● Required action
Retype all of the listing exactly, passing over any picture you find.

● Extracted material

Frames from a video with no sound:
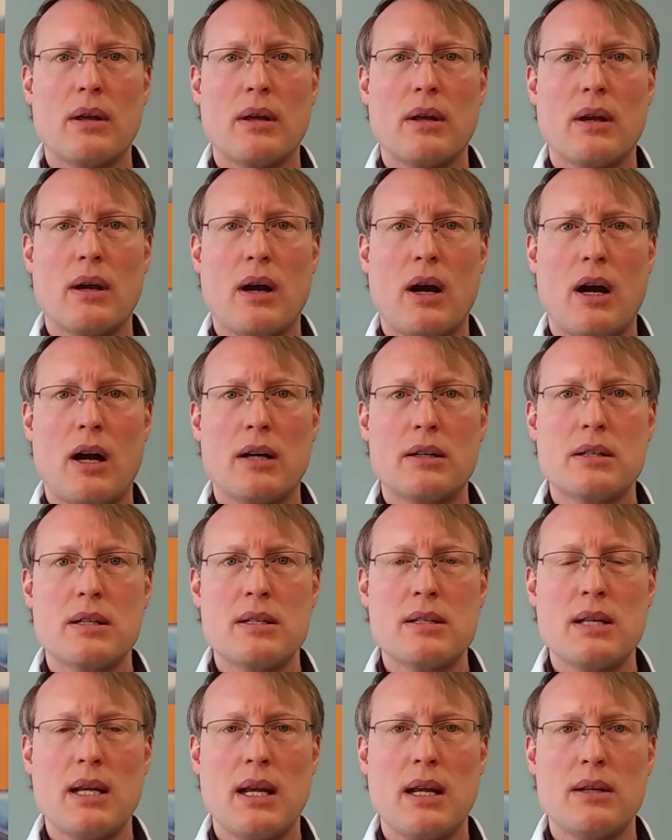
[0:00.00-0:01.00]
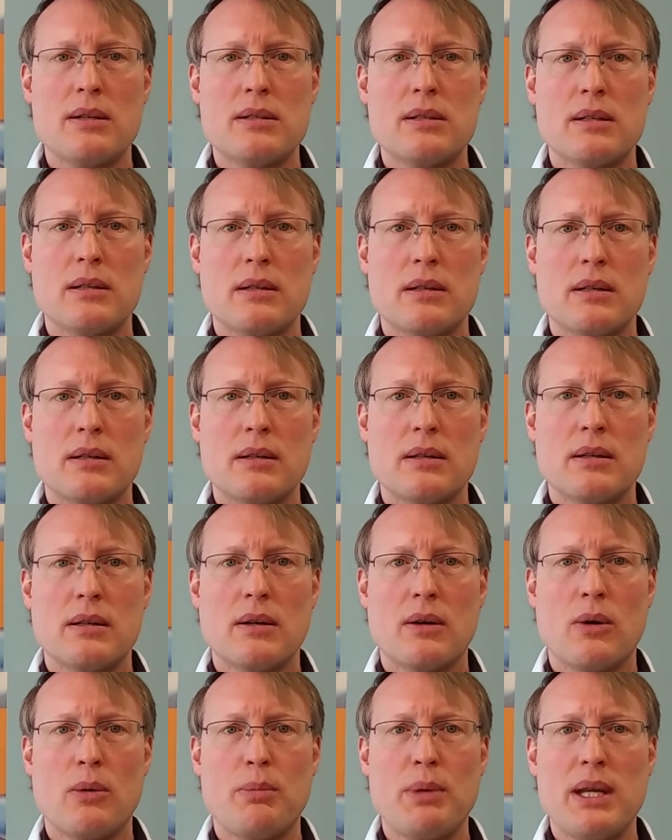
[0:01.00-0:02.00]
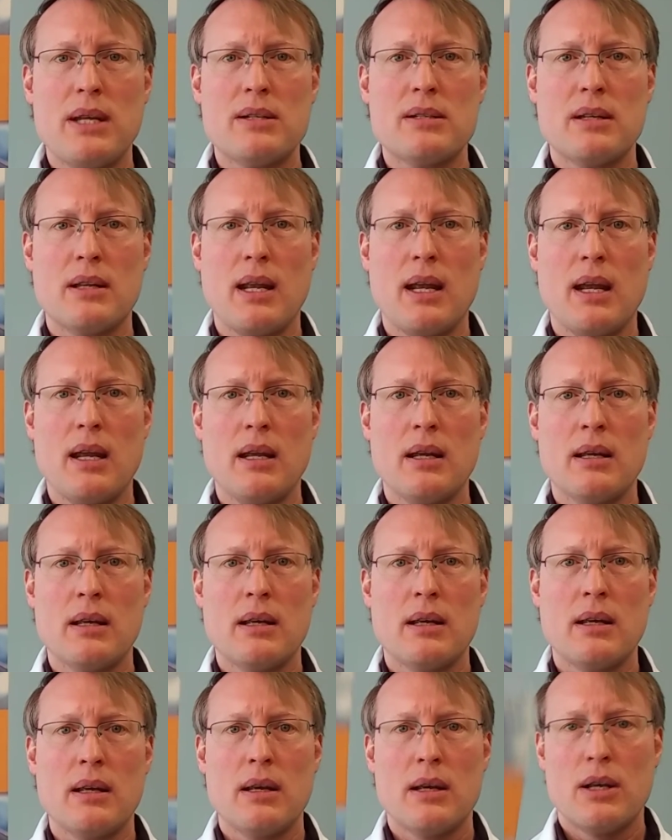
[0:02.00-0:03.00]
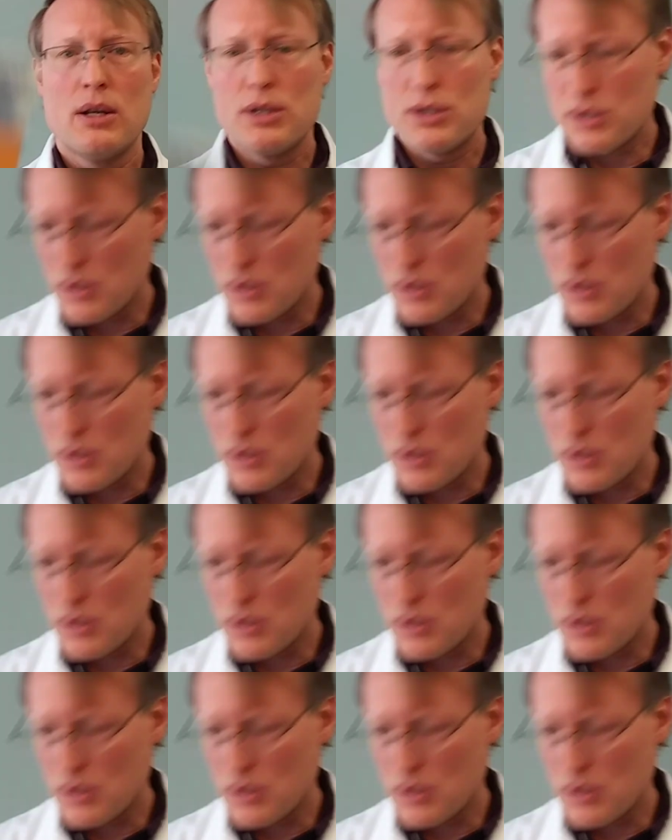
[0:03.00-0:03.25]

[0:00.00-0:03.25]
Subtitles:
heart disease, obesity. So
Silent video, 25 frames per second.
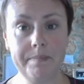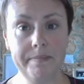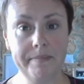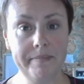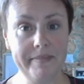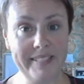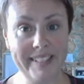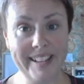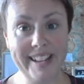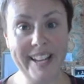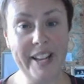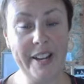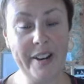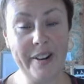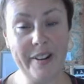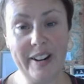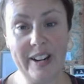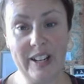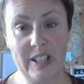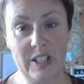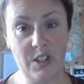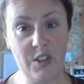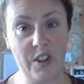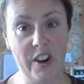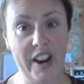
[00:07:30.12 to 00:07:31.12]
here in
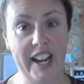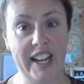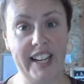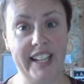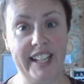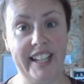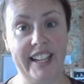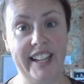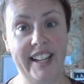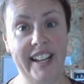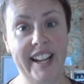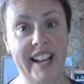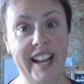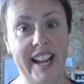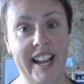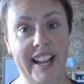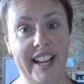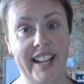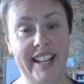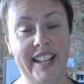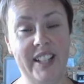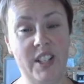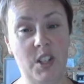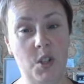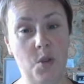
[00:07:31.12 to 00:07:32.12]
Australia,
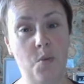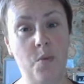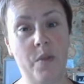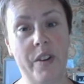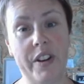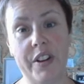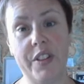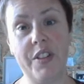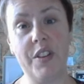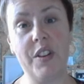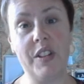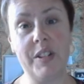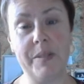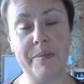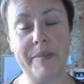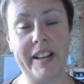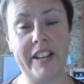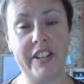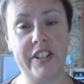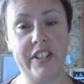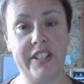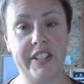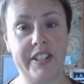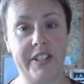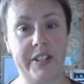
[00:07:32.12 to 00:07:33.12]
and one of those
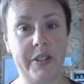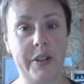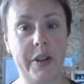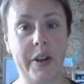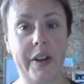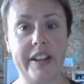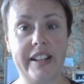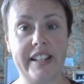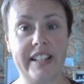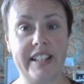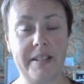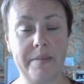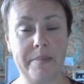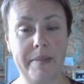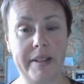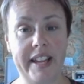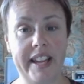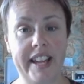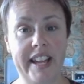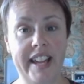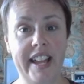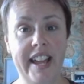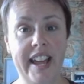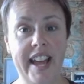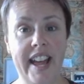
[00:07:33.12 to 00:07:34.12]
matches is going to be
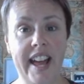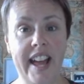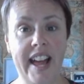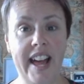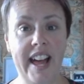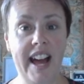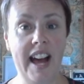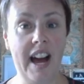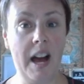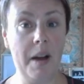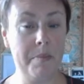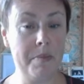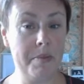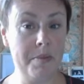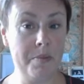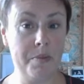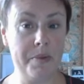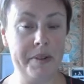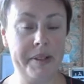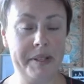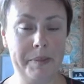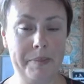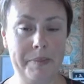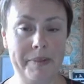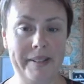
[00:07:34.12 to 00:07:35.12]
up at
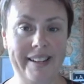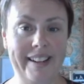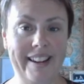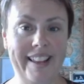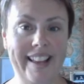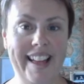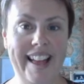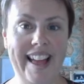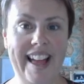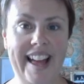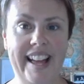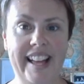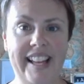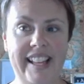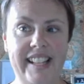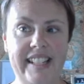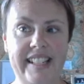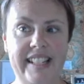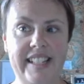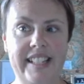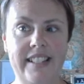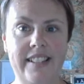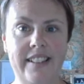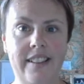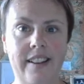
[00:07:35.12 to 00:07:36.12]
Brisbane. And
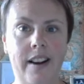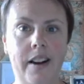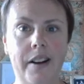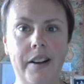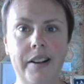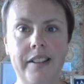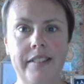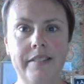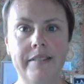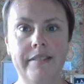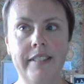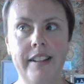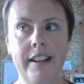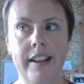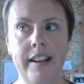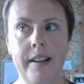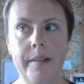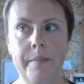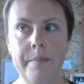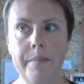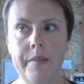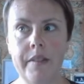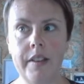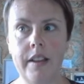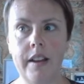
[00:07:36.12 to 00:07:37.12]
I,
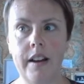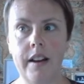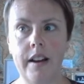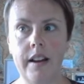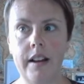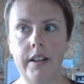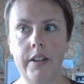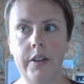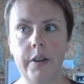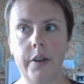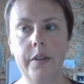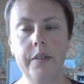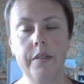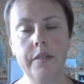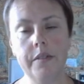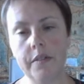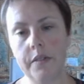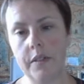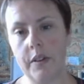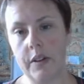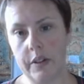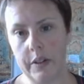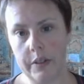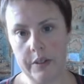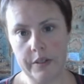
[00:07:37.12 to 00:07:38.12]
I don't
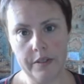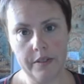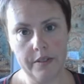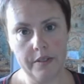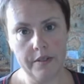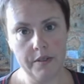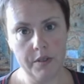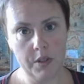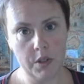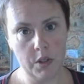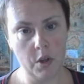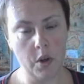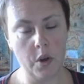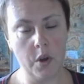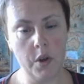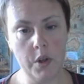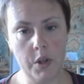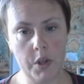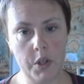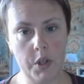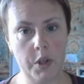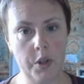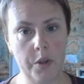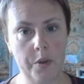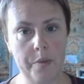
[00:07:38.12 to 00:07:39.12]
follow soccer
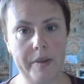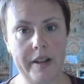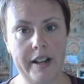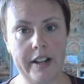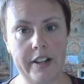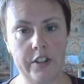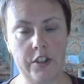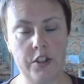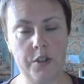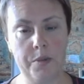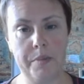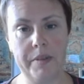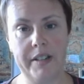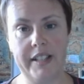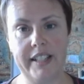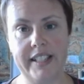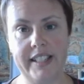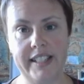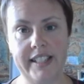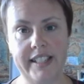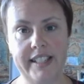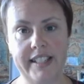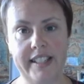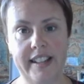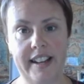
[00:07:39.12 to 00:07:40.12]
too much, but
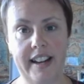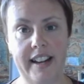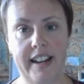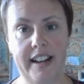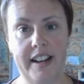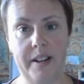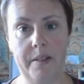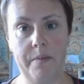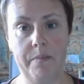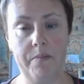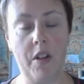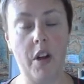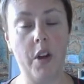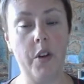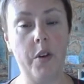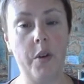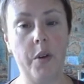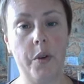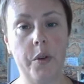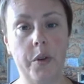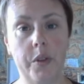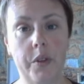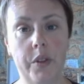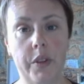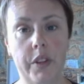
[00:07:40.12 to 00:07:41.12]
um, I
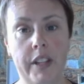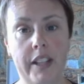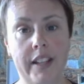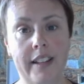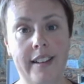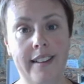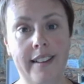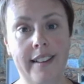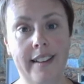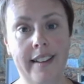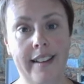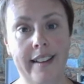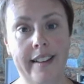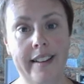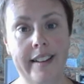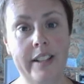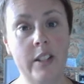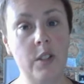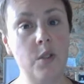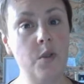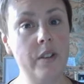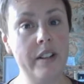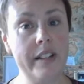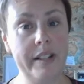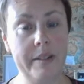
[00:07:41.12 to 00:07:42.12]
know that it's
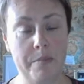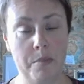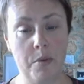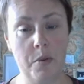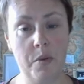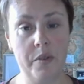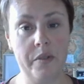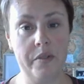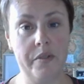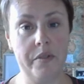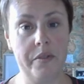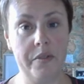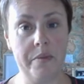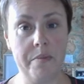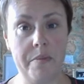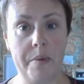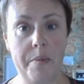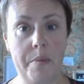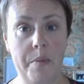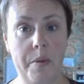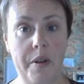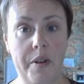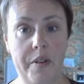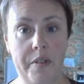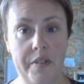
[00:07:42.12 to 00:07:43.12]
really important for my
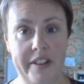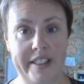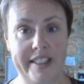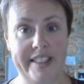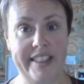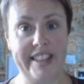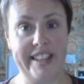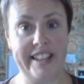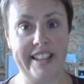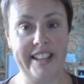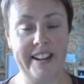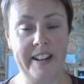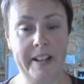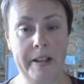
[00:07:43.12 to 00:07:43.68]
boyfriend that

● Exercise result
Frames from a video with no sound:
[0:00.00-0:01.00]
[0:01.00-0:02.00]
[0:02.00-0:03.00]
[0:03.00-0:03.25]

[0:00.00-0:03.25]
Subtitles:
heart disease, obesity. So
Silent video, 25 frames per second.
[00:07:30.12 to 00:07:31.12]
here in
[00:07:31.12 to 00:07:32.12]
Australia,
[00:07:32.12 to 00:07:33.12]
and one of those
[00:07:33.12 to 00:07:34.12]
matches is going to be
[00:07:34.12 to 00:07:35.12]
up at
[00:07:35.12 to 00:07:36.12]
Brisbane. And
[00:07:36.12 to 00:07:37.12]
I,
[00:07:37.12 to 00:07:38.12]
I don't
[00:07:38.12 to 00:07:39.12]
follow soccer
[00:07:39.12 to 00:07:40.12]
too much, but
[00:07:40.12 to 00:07:41.12]
um, I
[00:07:41.12 to 00:07:42.12]
know that it's
[00:07:42.12 to 00:07:43.12]
really important for my
[00:07:43.12 to 00:07:43.68]
boyfriend that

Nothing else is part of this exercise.